Ci racconti un po’ di sé. Quali obiettivi si pone a livello sportivo e chi è Luca Pollone al di fuori del basket?
“Gli obiettivi che mi pongo sono quelli di migliorarmi e lavorare su quelle lacune che ancora sono presenti nel mio gioco e cercare di poter dare un maggior contributo alla squadra perché soprattutto nei momenti invernali, come diceva un mio vecchio allenatore riprendendo una frase di qualcuno un po’ più famoso – I giocatori si formano in estate le squadre d’inverno – bisogna pensare di squadra e a quello che è il bene primario del nostro gruppo. Chi è Luca Pollone al di fuori del campo da basket è meglio chiederlo agli altri. Scherzi a parte sono uno a cui piace guardare film e andare al cinema. Quando ho tempo cerco di studiare perché sono iscritto ad Ingegneria e vorrei finire l’Università “.
Lei arrivò a Forlì dopo un’ottima stagione a Chiusi nella quale tirò con il 43% da tre. A Forlì si è dimostrato un ottimo difensore. In che cosa si sente migliorato e in cosa, invece, deve ancora migliorare?
“Mah… ogni stagione ha un significato diverso e penso non sia corretto prendere semplicemente dei numeri e confrontarli, cosa peraltro che non amo fare.
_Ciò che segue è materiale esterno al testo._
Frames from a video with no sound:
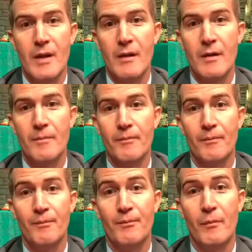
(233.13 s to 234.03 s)
Want
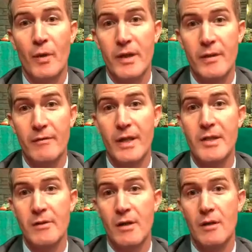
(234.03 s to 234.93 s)
to
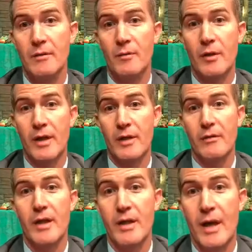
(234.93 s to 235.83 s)
invite you all. We're getting
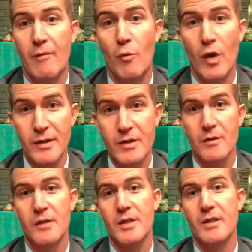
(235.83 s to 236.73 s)
ready to have one
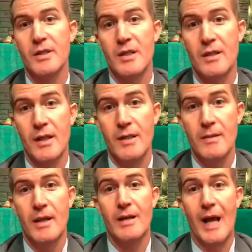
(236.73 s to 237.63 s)
service this Sunday
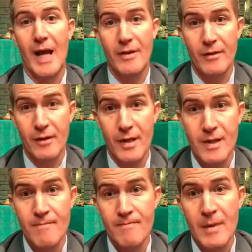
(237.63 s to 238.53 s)
at
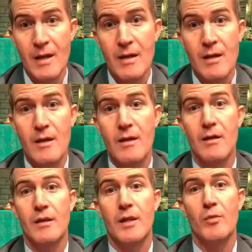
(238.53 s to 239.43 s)
9:30
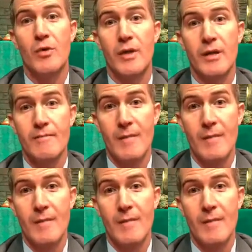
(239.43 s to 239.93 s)
in the morning,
Avere un roster e compagni più esperti a cui era affidato una maggior responsabilità di trascinare la squadra in ambito offensivo, sicuramente sgravava il mio compito di essere il leader in attacco, pertanto non dico sia più facile o difficile una situazione o un’altra, ma ritengo siano situazioni diverse e difficilmente paragonabili. Sicuramente oggi ho acquisito più esperienza, ma come dicevo prima sto lavorando sodo per migliorarmi e poter dare un maggior contributo in ogni situazione ai miei compagni”.
Al tifoso forlivese piace il giocatore spettacolare, ma anche quello che sa sbucciarsi le ginocchia. Qual è il suo rapporto con Forlì e i suoi tifosi?
“Personalmente apprezzo moltissimo quando i tifosi ci sostengono e credo che a loro piaccia vedere quando noi ci si diverte in campo perché riusciamo a trasmettere il nostro entusiasmo che diventa l’entusiasmo di tutta l’Unieuro Arena. L’augurio migliore che posso fare ai nostri tifosi e a noi stessi è quello di cercare di divertirci tutti insieme per vivere un’altra grande stagione”.
Domenica la vostra prima casalinga contro Nardò sarà disputata a Ferrara. Che squadra è Nardò e quanto peserà giocare “fuori casa”?
“Nardò viene da una sconfitta casalinga contro Udine e vorrà cercare il pronto riscatto. Sono una squadra che non va assolutamente sottovalutata con un duo americano molto pericoloso. Credo che giocare fuori casa sia sicuramente un piccolo svantaggio perché è indubbio che sarebbe stato meglio giocare a Forlì, ma sono altrettanto sicuro che i nostri tifosi ci seguiranno per venire a darci una mano e non ci faranno mancare il loro supporto anche a Ferrara”.
Si ringraziano la Pallacanestro Forlì 2.015 e Luca Pollone per la disponibilità nel realizzare la presente intervista.